Machine Learning

The rapid advance of research on fluid mechanics in recent years is driven by a huge mass of data obtained from numerical simulations at various spatiotemporal scales, laboratory experiments, and field measurements.  As a new technique, machine learning provides powerful tools to extract information from data that can generate knowledge about the underlying fluid mechanics.  Additionally, machine learning offers a new data-processing framework that can transform the industrial application of fluid mechanics.

We use machine learning to improve the knowledge about turbulence.  Criterion of detecting the turbulent/non-turbulent interface is a challenging topic in turbulence research.  We train new detectors for identifying turbulent regions in the flow past a circular cylinder using machine learning.  To ensure that the turbulent/nonturbulent interface is independent of the reference frame of coordinate and is physics-informed, invariants of tensors appearing in the transport equations of velocity fluctuations, strain-rate tensor, and vortical tensor are proposed as the input features to identify the flow state. Compared with the traditional detection method, the detector trained by machine learning captures simultaneously and objectively the different key properties of turbulent flows, including the unsteadiness, vortex stretching, and three dimensionalities, which also provides an accurate and novel definition of turbulence.

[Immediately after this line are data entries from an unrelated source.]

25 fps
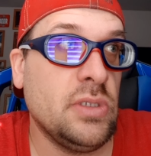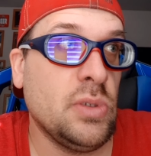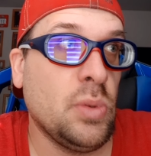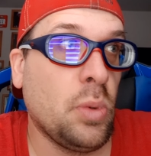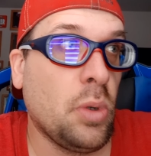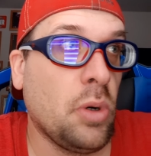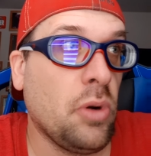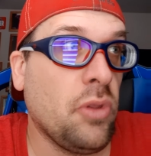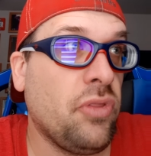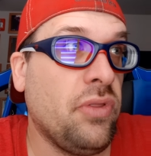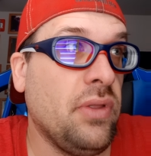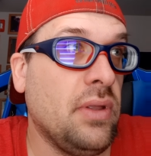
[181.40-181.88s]
is
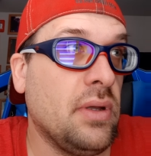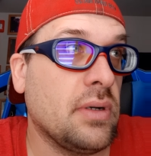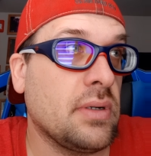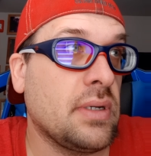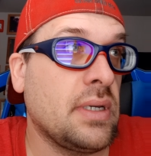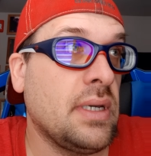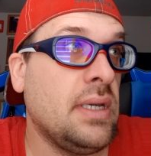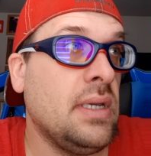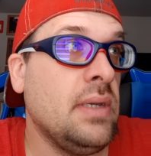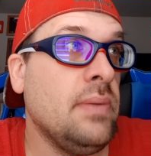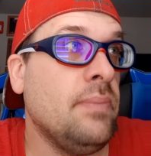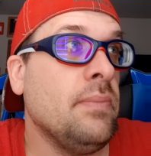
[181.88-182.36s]
worth it,
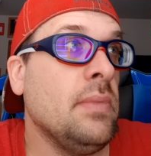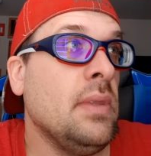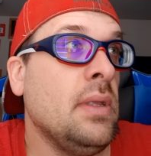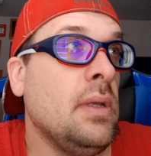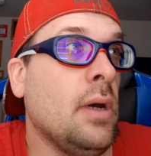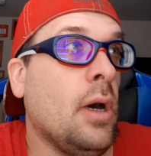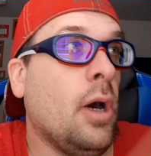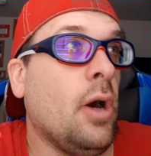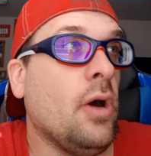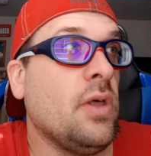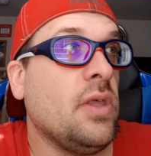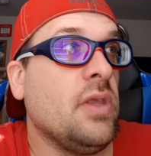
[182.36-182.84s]
okay?
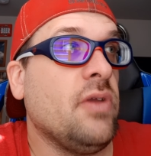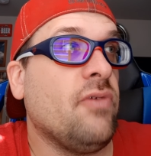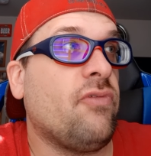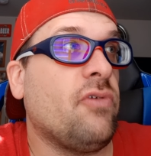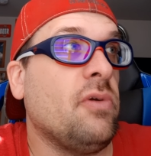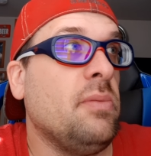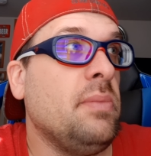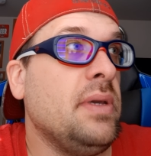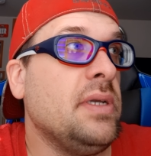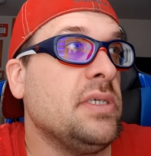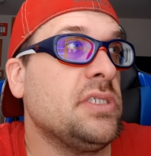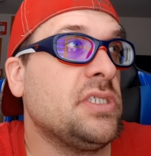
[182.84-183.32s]
All the
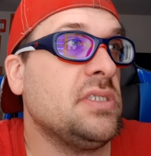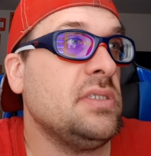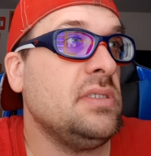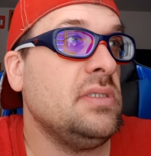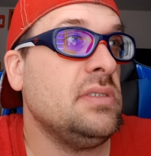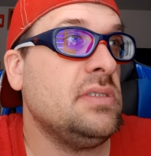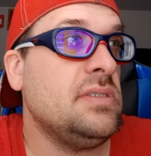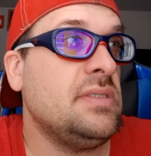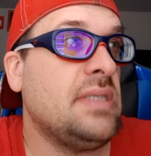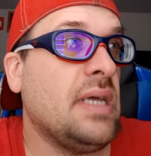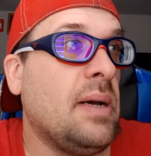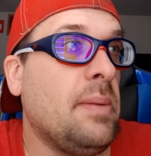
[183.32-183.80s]

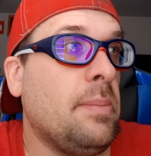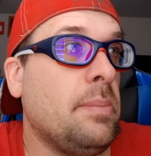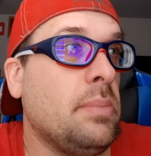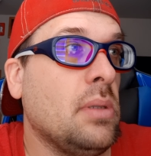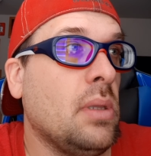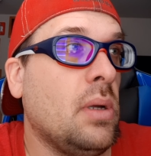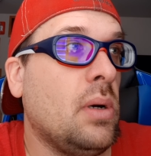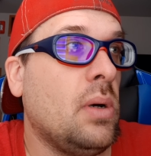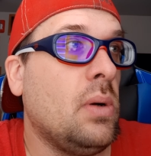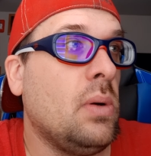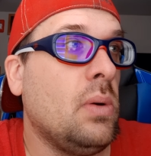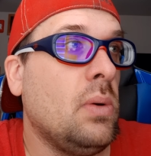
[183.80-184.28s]
information's down
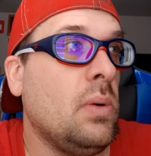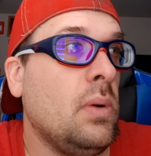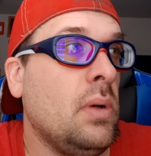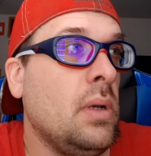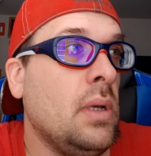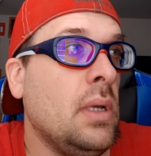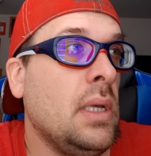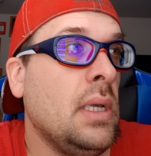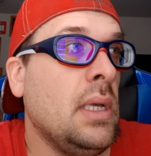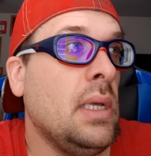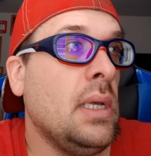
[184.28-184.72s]
below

Turbulence/non-turbulence interface detected by machine learning at two different Reynolds numbers
Turbulence/non-turbulence interface detected by machine learning at two different Reynolds numbers (Li et al., JFM 2020).

We also utilize the machine learning to develop an in-situ detection method for ocean currents, which is crucial to many applications in marine hydrodynamics and ocean engineering. Complex current velocity distributions can modulate wave dynamics in both the temporal and spatial aspects. We develop a data-driven deep-learning framework to detect the current based on surface-wave data. The framework takes wave data obtained from our high-fidelity simulation as the input and outputs the information of the current underneath, including its magnitude and spatial distribution. Without any a priori knowledge, the machine-learning algorithm can recover the interactions between broadband waves and vertically-sheared current. This method is promising for applications in naval hydrodynamics research.

Schematic of training processes using deep neural network
Schematic of training processes using deep neural network and convergence of errors (Li et al., 33rd Symposium on Naval Hydrodynamics, 2020).​​​​

Selected Publications:

  • Li, B., Yang, Z., Zhang, X., He, G., Deng, B. & Shen, L. (2020), “Use machine learning to detect turbulent region in flow past circular cylinder,” Journal of Fluid Mechanics, Vol. 905, A10.
  • Li, T., Xuan, A. & Shen, L., "Study of nonlinear interaction between waves and ocean currents using high-fidelity simulation and machine learning", 33rd Symposium on Naval Hydrodynamics, 2020.